◆ Task statement
Exactly as written, transcribe the data from its opening line through the line containing "[0:01.00-0:02.00]". Leave every picture out.

☆ ☆ ☆ ☆

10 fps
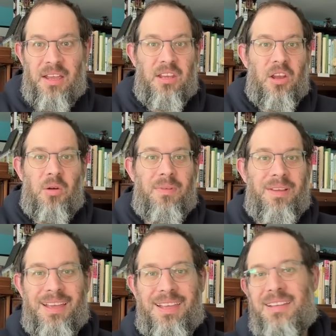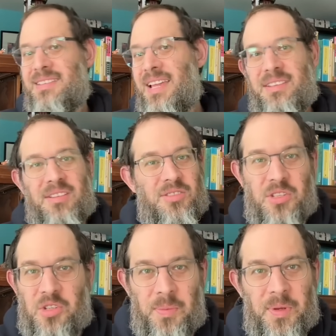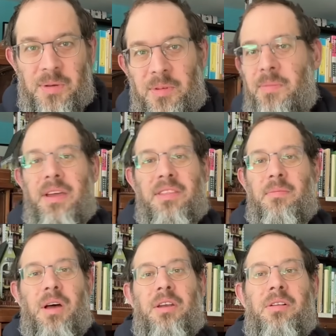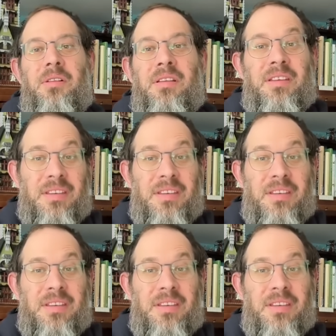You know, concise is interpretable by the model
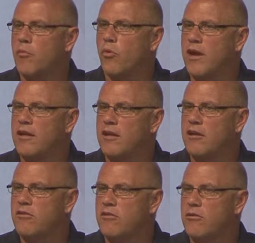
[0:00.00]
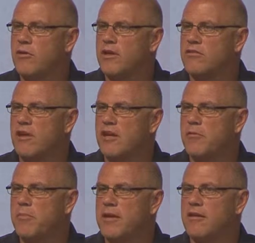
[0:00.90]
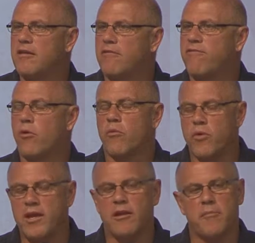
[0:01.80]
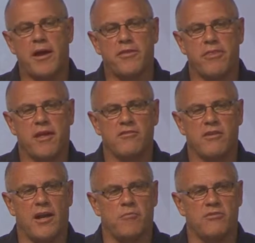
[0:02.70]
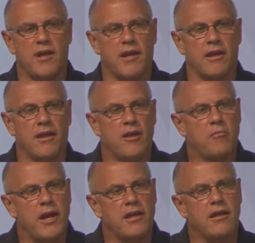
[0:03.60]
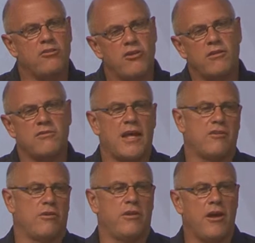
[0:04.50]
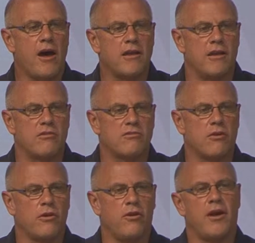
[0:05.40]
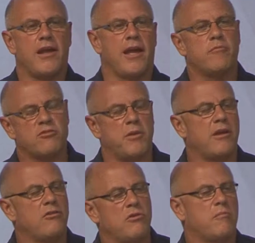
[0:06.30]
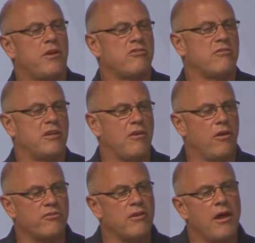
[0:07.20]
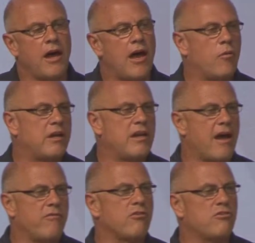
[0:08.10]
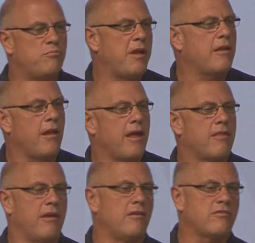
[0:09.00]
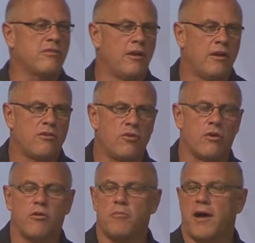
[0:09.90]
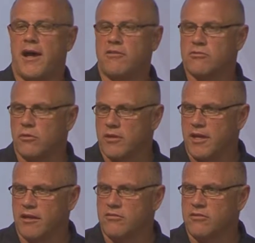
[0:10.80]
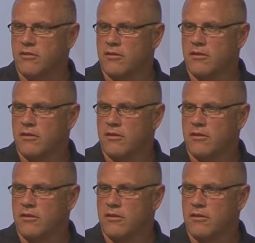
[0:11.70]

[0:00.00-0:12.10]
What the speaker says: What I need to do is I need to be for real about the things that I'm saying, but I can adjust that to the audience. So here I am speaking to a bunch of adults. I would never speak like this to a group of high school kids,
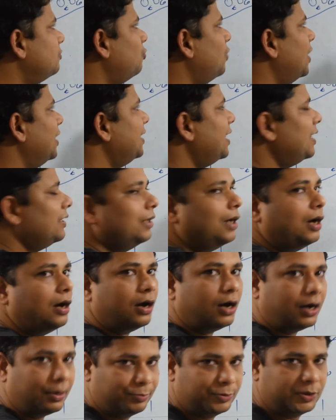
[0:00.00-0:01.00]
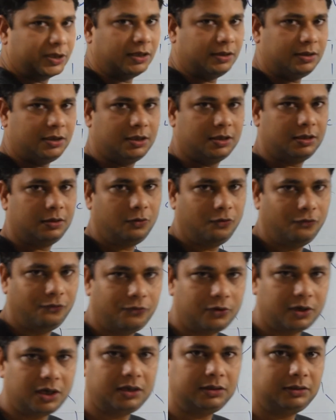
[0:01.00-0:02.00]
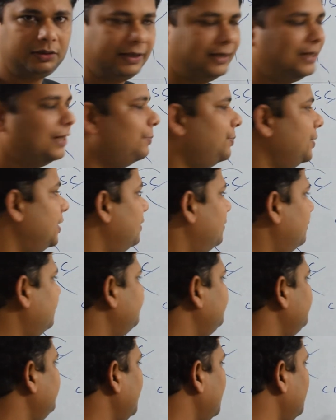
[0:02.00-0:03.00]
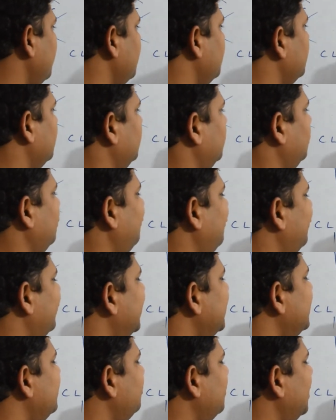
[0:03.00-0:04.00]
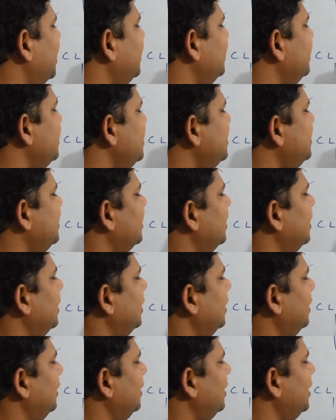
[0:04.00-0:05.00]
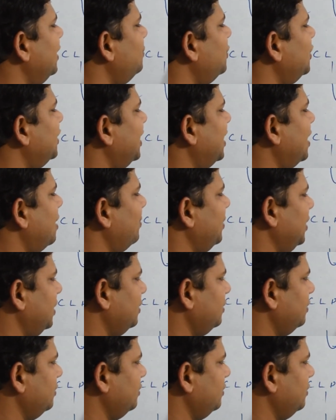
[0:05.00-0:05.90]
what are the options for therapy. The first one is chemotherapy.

☆ ☆ ☆ ☆

◆ Written response
10 fps
You know, concise is interpretable by the model
[0:00.00]
[0:00.90]
[0:01.80]
[0:02.70]
[0:03.60]
[0:04.50]
[0:05.40]
[0:06.30]
[0:07.20]
[0:08.10]
[0:09.00]
[0:09.90]
[0:10.80]
[0:11.70]

[0:00.00-0:12.10]
What the speaker says: What I need to do is I need to be for real about the things that I'm saying, but I can adjust that to the audience. So here I am speaking to a bunch of adults. I would never speak like this to a group of high school kids,
[0:00.00-0:01.00]
[0:01.00-0:02.00]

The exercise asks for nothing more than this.